In helping rebuild Iraq’s education system, the U.S. government will not rewrite the curricula for primary and secondary schools, an official of the United States Agency for International Development said at a conference here last week.
At the Sept. 11 gathering, held to update the public on the USAID’s education work in Iraq, Norman Rifkin, an education specialist with the agency, cited several necessary tasks for rebuilding Iraqi education that the U. S. government will not get involved with.
“Although a new curriculum is needed, USAID is not writing the curriculum,” Mr. Rifkin said. He added that the agency recognizes that designing a new curriculum takes many years, and that such work should be done by the Iraqi people.
In addition, Mr. Rifkin noted that while UNICEF, the United Nation’s agency for children, estimates that Iraq needs at least 5,000 new schools, the USAID will not build them. The agency is only refurbishing existing ones.
And while Iraq needs to train new teachers, the USAID will participate in training only in-service teachers, not preservice ones, he said.
Mr. Rifkin provided limited information at the conference on one person, Dr. Aladin A.S. Alwan, who may play a large role in carrying out some of the education work that won’t be carried out by the USAID. The Iraqi Governing Council, formed by officials of the U.S.-led postwar occupation of Iraq, this month appointed Dr. Alwan, a medical doctor and recent official of the U.N.'s World Health Organization, as the Iraqi minister of education.
He has headed the WHO’s department of noncommunicable diseases in Geneva and more recently served as the WHO representative in Jordan. Dr. Alwan, 54, was born in Baghdad and received medical training in Britain early in his career.
Mr. Rifkin also reviewed the work in Iraq that the USAID has accomplished.
Through its one-year, $63 million contract with Creative Associates International Inc., for example, the USAID has given $1.3 million to communities to refurbish schools and equip educational offices in some of Iraq’s 18 governing regions.
Also through Creative Associates, based in Washington, the agency has 1.5 million school-supply kits ready to be distributed to secondary students in Iraq.
And with $10 million provided to the United Nations Educational, Scientific and Cultural Organization, or UNESCO, the U.S. development agency has supported the printing of thousands of copies each of 48 Arabic and 30 Kurdish math and science textbooks.

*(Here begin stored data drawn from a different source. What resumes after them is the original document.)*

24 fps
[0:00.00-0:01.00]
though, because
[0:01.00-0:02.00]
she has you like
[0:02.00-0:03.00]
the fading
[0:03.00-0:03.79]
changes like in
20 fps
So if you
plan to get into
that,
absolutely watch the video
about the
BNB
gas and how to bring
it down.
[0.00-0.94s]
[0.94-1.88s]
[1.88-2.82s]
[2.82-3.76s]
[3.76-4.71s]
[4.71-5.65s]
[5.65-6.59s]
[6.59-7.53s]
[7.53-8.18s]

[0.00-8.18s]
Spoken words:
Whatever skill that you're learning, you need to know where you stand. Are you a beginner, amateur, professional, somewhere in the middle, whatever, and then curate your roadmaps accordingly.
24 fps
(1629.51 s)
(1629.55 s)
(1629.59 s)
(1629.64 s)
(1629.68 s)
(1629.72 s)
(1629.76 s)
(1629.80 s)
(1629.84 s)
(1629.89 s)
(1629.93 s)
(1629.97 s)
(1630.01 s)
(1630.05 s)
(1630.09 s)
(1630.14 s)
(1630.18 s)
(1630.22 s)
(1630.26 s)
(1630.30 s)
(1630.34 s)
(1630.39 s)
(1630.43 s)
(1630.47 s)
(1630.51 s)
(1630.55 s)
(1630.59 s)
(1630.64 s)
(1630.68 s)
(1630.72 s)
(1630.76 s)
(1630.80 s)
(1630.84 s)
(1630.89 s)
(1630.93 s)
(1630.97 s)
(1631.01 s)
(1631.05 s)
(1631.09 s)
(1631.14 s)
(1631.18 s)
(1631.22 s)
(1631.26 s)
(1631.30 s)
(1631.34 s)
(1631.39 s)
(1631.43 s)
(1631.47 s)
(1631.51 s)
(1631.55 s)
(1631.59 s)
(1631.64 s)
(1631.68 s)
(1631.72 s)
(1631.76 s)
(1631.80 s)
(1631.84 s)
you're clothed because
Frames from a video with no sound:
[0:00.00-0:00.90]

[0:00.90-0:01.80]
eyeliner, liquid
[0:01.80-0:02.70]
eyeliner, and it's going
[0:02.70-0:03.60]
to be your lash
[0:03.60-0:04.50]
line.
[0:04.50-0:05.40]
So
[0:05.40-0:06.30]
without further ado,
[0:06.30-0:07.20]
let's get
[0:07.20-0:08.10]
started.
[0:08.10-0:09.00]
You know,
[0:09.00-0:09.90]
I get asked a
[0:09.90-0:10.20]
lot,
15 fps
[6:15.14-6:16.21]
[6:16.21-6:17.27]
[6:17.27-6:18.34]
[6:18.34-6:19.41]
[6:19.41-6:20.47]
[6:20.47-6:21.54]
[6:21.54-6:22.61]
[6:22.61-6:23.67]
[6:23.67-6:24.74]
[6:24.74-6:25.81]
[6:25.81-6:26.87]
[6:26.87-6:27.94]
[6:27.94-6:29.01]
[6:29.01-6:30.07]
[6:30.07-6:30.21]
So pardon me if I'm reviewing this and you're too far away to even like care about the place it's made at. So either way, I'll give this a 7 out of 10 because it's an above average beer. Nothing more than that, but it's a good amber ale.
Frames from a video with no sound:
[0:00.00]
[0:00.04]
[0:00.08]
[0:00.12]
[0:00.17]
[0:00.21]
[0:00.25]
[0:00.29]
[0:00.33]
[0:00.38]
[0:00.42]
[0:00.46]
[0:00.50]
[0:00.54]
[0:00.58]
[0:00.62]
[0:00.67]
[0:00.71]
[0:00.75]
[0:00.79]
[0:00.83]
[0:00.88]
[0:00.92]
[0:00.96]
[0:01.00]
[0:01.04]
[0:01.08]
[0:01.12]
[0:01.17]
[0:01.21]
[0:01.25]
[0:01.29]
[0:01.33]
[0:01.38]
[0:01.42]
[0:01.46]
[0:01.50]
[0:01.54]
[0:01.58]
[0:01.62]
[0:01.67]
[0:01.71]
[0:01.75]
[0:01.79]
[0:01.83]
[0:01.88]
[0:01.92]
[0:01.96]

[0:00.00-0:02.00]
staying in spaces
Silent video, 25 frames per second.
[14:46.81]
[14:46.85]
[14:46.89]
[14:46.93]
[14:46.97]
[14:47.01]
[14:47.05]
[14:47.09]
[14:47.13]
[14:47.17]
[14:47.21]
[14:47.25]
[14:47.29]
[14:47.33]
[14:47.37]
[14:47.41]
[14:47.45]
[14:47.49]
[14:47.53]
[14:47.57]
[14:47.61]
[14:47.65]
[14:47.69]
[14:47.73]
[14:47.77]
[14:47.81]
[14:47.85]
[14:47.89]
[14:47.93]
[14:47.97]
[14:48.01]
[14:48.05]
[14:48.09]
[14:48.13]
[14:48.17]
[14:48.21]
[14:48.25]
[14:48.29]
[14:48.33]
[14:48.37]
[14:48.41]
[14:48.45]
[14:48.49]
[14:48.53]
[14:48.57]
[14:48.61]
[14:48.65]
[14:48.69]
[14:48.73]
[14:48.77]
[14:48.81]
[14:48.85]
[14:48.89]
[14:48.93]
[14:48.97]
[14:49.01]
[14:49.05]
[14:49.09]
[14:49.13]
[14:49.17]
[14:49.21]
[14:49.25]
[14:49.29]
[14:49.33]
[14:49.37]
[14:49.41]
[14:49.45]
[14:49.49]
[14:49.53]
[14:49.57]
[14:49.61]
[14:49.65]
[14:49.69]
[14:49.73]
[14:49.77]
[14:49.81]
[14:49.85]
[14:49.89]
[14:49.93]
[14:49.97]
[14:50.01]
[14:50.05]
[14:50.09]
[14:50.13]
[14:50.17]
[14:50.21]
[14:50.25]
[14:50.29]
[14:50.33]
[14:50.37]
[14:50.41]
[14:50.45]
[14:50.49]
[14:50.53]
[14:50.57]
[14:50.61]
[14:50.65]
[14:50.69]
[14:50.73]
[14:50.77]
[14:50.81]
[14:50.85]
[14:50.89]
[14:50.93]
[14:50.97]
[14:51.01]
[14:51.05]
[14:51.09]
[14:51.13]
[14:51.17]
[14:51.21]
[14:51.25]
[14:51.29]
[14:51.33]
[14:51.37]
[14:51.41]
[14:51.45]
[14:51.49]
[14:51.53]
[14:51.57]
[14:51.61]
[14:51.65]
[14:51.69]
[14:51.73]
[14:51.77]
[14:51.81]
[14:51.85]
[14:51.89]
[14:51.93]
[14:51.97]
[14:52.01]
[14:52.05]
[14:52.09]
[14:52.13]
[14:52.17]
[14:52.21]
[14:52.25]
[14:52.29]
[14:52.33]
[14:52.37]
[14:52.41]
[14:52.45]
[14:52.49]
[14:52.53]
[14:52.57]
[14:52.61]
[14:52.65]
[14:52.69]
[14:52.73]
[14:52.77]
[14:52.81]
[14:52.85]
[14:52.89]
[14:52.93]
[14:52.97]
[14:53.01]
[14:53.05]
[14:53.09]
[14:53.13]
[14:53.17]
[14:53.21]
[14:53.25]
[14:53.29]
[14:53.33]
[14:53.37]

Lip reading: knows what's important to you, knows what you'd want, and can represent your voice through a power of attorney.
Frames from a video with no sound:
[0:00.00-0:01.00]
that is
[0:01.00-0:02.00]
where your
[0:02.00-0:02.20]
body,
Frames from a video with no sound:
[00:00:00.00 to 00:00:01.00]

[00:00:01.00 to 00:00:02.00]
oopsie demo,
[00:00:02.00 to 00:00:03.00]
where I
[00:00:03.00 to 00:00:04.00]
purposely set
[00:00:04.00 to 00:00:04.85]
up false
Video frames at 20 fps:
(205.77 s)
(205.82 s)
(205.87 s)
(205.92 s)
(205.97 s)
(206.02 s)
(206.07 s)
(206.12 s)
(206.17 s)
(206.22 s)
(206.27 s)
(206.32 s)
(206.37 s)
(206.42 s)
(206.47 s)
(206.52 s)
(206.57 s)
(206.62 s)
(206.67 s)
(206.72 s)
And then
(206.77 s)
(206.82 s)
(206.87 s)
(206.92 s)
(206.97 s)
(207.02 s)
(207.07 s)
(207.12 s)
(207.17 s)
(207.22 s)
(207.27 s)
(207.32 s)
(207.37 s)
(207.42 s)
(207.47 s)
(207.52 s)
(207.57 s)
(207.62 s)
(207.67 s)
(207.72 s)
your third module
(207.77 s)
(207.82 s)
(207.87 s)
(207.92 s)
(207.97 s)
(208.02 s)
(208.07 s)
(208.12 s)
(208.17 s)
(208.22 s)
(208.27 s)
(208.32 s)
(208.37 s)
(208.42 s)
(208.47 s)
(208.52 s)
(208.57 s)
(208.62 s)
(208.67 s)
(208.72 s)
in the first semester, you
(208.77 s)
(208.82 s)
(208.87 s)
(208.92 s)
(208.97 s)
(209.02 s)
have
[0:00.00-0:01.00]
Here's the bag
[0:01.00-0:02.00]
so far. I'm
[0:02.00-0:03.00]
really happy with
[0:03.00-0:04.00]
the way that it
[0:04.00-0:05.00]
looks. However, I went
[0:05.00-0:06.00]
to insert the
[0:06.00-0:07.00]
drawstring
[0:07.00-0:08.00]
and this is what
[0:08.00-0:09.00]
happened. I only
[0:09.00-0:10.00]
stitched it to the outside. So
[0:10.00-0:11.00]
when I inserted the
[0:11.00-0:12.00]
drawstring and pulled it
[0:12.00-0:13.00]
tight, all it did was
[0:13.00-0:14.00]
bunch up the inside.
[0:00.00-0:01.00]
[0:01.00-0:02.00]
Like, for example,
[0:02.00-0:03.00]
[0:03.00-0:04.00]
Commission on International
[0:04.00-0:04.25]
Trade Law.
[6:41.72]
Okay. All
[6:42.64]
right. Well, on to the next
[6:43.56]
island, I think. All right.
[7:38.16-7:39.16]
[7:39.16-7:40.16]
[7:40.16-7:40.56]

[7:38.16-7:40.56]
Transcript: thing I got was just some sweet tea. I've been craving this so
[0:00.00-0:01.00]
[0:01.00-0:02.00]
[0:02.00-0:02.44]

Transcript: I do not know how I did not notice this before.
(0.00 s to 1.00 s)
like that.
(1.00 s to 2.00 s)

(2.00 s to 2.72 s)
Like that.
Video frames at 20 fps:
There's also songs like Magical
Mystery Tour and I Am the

Frank Dall, who is directing education efforts in Iraq by Creative Associates, said that the logistics of planning for students to start school this fall have gone well, despite security concerns. However, the work of getting education institutions running has gone more slowly than expected, he said, adding that it has taken time to sort out which people to hire.
Mr. Dall said Creative Associates is carrying on with its original charge from the USAID to bring child-centered teaching methods to Iraq. (“U.S. to Remake School System in Postwar Iraq,” April 16, 2003.)
“By next April, we hope to reach 75,000 secondary school teachers with new ideas and methodologies for what they do,” he said.
A USAID official who is soon leaving his position in the agency, John R. Swallow, challenged that assumption during a question-and- answer period at the conference. “Is it possible to move away from rote memorization while this wholesale change is coming about?” he asked.
“It’s possible, but it’s going to take a lot longer than we thought,” Mr. Dall replied.
The work of providing textbooks for Iraqi children has been taken up primarily by UNICEF.
A U.N. Security Council committee last month approved the use of $72 million that had been part of the world organization’s Oil for Food Program in Iraq to pay for the printing of 66 million textbooks for Iraqi children. A UNICEF official who is a liaison to the Oil for Food Program declined last week to provide a detailed update of the textbook project.
Mr. Dall mentioned in an interview before last week’s session that after the Aug. 19 bombing of the U.N.'s headquarters in Baghdad, the U.N. withdrew many UNICEF personnel to Amman, Jordan. But he said he didn’t know the status of the textbook-printing project.